Jick S S
Boston Collaborative Drug Surveillance Program, Boston University Medical Center, Lexington, Massachusetts, USA.
Pharmacotherapy. 1999 Feb;19(2):221-2. doi: 10.1592/phco.19.3.221.30919.
We evaluated pregnancy outcomes in 234 women exposed to fluconazole, 492 exposed to a topically administered azole preparation, 88 exposed to an oral azole preparation other than fluconazole, and 1629 not exposed to any of these agents during the first trimester of pregnancy Relative risks of having a baby with a congenital disorder for women exposed to fluconazole, oral azoles, and topical azoles in the first trimester of pregnancy compared with those who were unexposed were 1.1 (95% CI 0.4-3.3), 2.1 (95% CI 0.7-6.8), and 0.6 (95% CI 0.2-1.6), respectively These results provide reassurance that fluconazole exposure in the first trimester of pregnancy does not materially increase the risk of congenital disorders in infants.
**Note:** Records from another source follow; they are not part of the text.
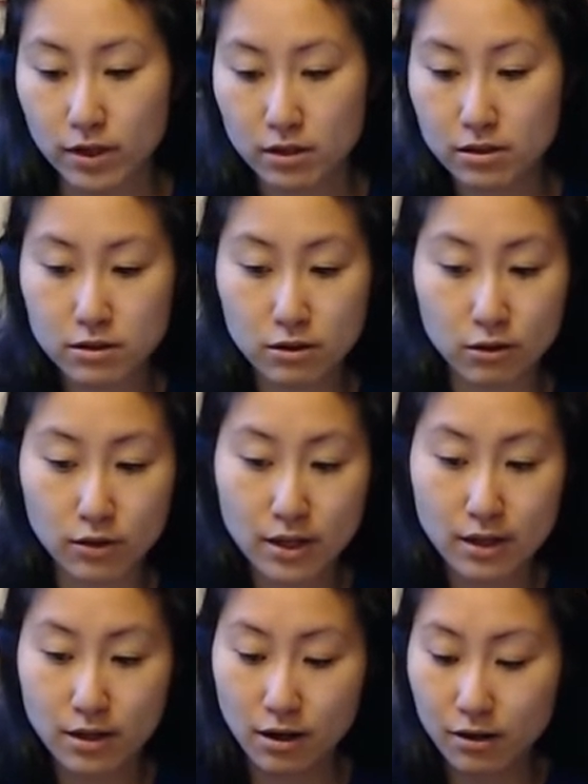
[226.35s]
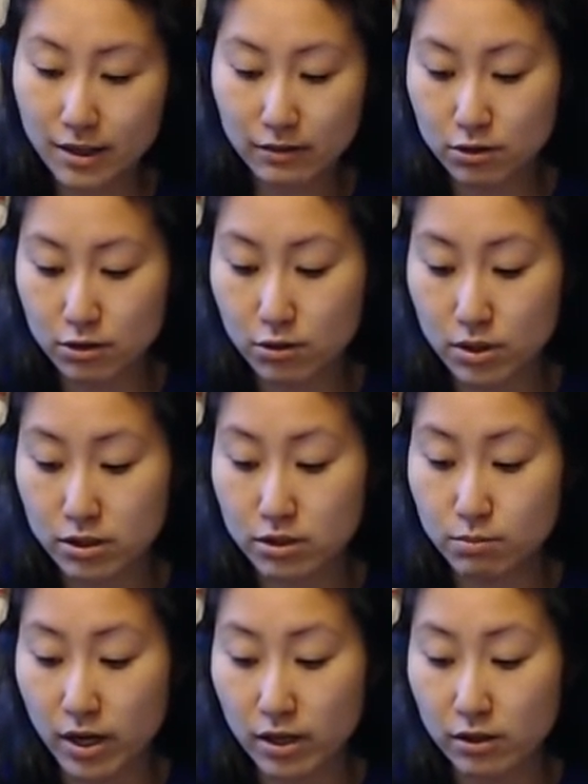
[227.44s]
So all they have to do is just
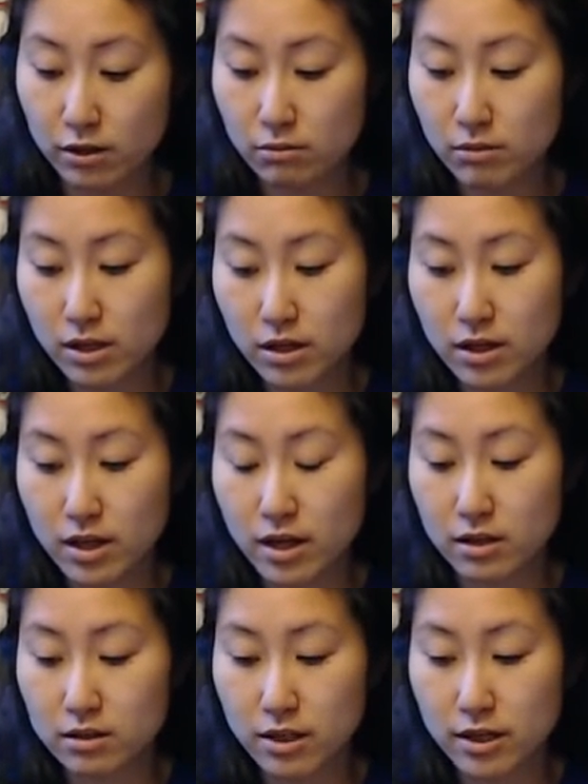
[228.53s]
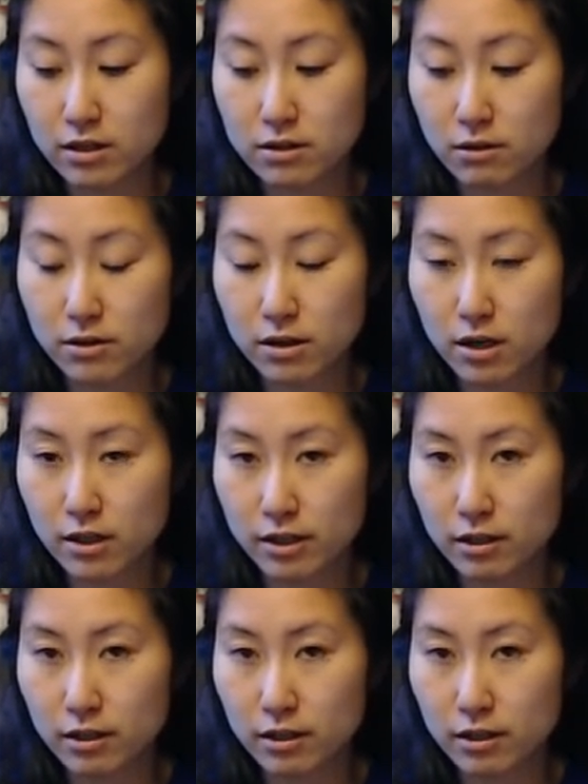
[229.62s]
paint them, and it's like it's already got like a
我们评估了234名在孕期头三个月接触氟康唑的女性、492名接触局部用唑类制剂的女性、88名接触除氟康唑外的口服唑类制剂的女性以及1629名在孕期头三个月未接触任何这些药物的女性的妊娠结局。与未接触者相比,孕期头三个月接触氟康唑、口服唑类和局部用唑类的女性生出先天性疾病患儿的相对风险分别为1.1(95%可信区间0.4 - 3.3)、2.1(95%可信区间0.7 - 6.8)和0.6(95%可信区间0.2 - 1.6)。这些结果让人放心,孕期头三个月接触氟康唑不会实质性增加婴儿患先天性疾病的风险。